Items listed in a dataset
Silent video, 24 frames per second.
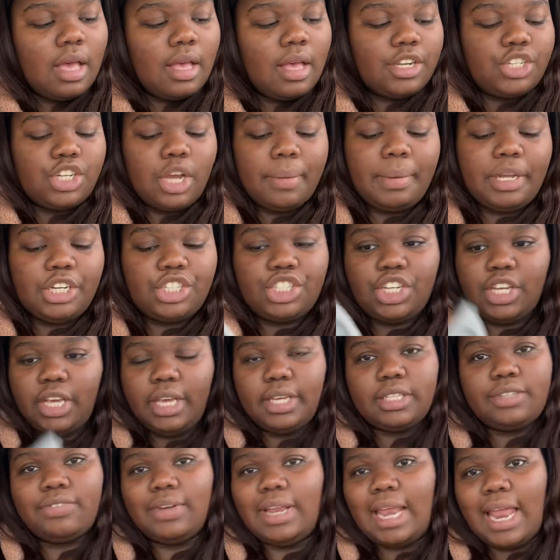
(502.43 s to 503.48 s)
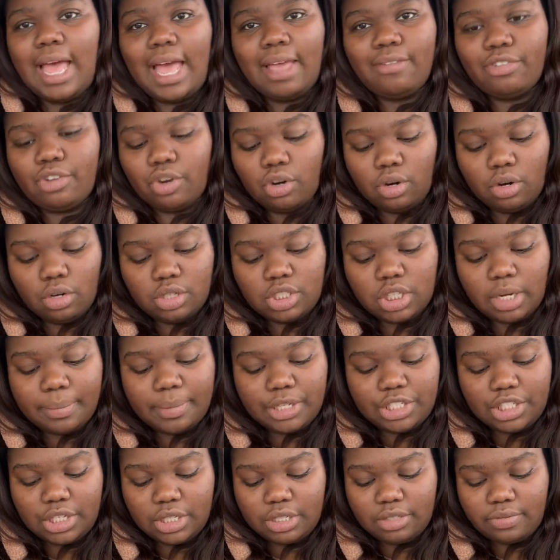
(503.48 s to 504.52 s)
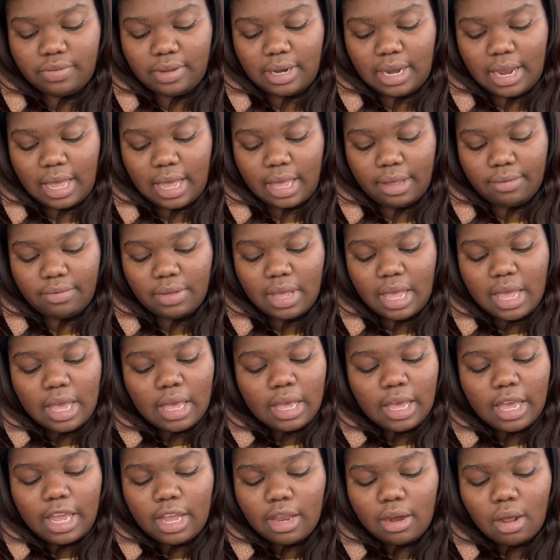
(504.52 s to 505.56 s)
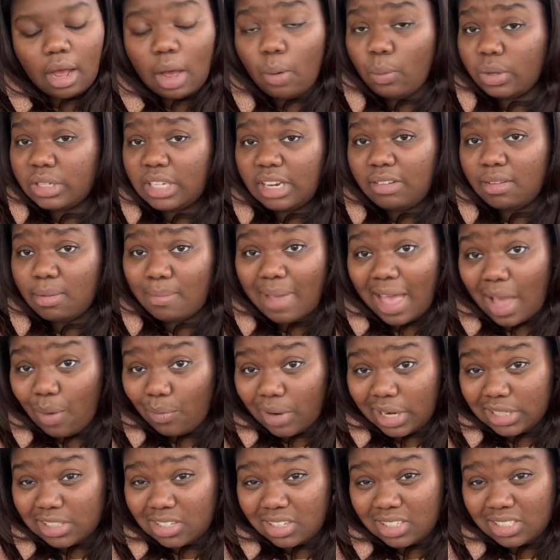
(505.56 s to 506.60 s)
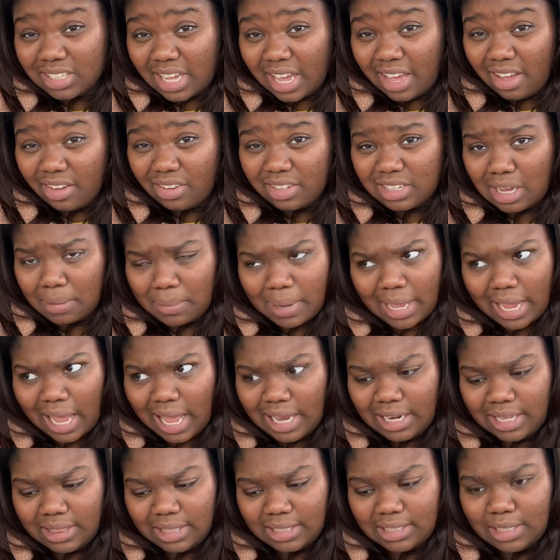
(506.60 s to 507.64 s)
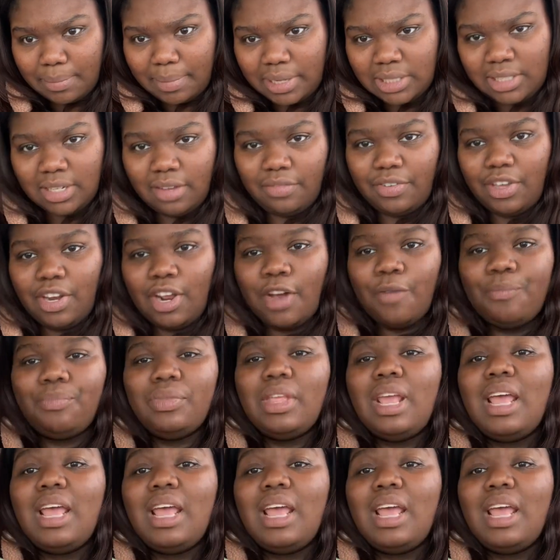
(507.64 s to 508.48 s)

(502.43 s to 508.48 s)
Chubby cheeks for life, girl. Chubby cheeks for life. And you know, I wasn't even mad when I saw the scale because I'm like, I did this to myself, you know?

▶ _EXERCISE OBJECTIVE_
The copy should hold exactly the lines from the line containing "(505.56 s to 506.60 s)" through the last line of the records, both included, and no pictures or other lines.

▶ _SOLUTION FOR THIS TASK_
(505.56 s to 506.60 s)
(506.60 s to 507.64 s)
(507.64 s to 508.48 s)

(502.43 s to 508.48 s)
Chubby cheeks for life, girl. Chubby cheeks for life. And you know, I wasn't even mad when I saw the scale because I'm like, I did this to myself, you know?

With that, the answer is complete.